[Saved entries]
_ _ _ _ _

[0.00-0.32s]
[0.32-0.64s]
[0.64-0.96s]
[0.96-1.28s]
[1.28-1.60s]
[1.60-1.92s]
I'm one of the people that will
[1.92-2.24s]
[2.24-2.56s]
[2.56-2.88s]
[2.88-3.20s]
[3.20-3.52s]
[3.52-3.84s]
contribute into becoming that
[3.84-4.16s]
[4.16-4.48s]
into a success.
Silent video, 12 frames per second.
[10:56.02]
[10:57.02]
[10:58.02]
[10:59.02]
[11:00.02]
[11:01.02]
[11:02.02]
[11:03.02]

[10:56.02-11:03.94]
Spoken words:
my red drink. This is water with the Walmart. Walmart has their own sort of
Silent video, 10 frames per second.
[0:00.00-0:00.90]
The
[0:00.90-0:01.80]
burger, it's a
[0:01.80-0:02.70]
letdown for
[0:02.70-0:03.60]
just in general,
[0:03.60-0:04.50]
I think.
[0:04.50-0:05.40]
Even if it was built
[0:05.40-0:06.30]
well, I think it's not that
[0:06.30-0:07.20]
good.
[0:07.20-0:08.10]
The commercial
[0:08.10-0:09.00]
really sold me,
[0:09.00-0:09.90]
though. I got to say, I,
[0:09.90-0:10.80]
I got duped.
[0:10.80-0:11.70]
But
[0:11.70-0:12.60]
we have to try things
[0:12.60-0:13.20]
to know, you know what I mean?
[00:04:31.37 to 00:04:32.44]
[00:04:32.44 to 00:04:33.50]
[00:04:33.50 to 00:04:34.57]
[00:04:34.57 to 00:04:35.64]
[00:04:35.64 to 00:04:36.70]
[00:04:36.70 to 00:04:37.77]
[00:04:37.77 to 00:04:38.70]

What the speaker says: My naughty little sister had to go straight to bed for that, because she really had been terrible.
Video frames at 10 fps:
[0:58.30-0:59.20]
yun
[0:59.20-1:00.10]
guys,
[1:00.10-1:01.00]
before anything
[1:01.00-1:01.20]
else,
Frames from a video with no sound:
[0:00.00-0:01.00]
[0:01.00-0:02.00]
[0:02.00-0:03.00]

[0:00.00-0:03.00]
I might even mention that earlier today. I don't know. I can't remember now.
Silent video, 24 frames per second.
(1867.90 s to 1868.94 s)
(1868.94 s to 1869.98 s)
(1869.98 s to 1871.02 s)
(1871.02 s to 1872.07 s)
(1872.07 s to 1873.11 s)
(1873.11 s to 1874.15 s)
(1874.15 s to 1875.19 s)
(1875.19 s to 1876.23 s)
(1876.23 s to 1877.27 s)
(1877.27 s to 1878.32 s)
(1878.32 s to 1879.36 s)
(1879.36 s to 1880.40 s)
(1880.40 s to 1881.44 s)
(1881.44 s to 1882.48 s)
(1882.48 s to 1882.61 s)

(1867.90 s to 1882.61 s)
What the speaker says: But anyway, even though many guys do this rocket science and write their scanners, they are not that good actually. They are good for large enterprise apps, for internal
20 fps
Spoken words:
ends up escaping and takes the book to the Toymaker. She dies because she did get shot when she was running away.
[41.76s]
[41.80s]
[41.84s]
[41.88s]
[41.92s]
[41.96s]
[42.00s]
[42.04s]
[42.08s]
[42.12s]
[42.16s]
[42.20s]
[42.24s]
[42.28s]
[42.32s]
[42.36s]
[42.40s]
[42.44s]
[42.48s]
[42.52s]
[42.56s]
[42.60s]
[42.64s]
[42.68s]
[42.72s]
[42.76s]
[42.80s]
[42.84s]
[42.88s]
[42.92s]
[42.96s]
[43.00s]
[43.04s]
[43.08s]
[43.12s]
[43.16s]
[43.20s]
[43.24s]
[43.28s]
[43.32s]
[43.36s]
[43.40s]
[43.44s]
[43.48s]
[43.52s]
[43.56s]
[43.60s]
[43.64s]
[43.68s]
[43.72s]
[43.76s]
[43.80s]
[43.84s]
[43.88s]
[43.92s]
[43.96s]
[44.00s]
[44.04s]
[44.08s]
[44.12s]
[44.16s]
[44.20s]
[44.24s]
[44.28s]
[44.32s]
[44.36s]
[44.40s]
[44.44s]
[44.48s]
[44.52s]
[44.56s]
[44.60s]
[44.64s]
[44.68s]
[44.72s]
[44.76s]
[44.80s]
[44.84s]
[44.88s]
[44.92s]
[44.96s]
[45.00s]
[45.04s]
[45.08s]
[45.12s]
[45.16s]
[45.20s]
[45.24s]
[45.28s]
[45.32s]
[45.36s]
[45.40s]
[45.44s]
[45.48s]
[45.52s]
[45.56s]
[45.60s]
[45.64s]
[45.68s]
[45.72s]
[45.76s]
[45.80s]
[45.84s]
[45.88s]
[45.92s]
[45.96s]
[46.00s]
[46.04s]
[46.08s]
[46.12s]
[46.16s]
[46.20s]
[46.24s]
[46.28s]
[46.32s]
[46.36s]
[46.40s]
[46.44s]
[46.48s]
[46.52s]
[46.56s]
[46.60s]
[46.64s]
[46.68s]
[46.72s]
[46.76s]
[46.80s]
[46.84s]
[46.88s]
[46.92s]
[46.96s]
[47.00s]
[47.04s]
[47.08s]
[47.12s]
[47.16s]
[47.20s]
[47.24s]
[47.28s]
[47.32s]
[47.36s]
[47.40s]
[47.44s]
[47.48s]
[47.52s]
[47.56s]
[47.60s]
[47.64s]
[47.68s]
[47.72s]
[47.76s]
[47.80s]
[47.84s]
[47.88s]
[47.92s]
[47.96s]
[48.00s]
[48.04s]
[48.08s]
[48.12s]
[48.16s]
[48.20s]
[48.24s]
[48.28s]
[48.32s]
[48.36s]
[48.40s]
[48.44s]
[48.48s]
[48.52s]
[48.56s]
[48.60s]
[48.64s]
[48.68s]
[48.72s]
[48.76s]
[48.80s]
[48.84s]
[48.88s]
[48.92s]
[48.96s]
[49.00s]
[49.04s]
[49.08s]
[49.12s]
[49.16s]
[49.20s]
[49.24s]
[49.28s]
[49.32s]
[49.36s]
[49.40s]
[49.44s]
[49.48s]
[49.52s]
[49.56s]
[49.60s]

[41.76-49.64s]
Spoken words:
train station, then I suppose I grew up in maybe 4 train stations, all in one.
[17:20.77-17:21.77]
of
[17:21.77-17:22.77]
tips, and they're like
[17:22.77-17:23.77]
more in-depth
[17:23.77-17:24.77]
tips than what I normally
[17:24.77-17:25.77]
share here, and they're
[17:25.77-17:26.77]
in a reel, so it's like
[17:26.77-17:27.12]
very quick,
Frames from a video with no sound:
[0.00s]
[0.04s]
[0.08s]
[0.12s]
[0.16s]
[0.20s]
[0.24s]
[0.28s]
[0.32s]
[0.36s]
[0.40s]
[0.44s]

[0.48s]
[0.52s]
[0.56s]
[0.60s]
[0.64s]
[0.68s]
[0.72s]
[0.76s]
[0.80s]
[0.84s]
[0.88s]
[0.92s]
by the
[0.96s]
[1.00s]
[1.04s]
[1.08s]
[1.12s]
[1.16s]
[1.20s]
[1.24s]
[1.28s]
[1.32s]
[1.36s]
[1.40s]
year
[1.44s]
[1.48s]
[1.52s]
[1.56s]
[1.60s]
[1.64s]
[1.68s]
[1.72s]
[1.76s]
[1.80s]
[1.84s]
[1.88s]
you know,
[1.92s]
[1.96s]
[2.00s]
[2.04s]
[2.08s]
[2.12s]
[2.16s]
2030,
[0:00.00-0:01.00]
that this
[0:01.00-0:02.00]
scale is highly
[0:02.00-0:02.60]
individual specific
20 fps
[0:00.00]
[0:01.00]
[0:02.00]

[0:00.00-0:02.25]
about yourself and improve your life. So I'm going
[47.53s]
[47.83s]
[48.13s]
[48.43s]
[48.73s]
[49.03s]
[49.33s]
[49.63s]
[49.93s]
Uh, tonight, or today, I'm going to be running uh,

_ _ _ _ _

Using the entries above, return each line that includes the word "speaker".

What the speaker says: My naughty little sister had to go straight to bed for that, because she really had been terrible.
What the speaker says: But anyway, even though many guys do this rocket science and write their scanners, they are not that good actually. They are good for large enterprise apps, for internal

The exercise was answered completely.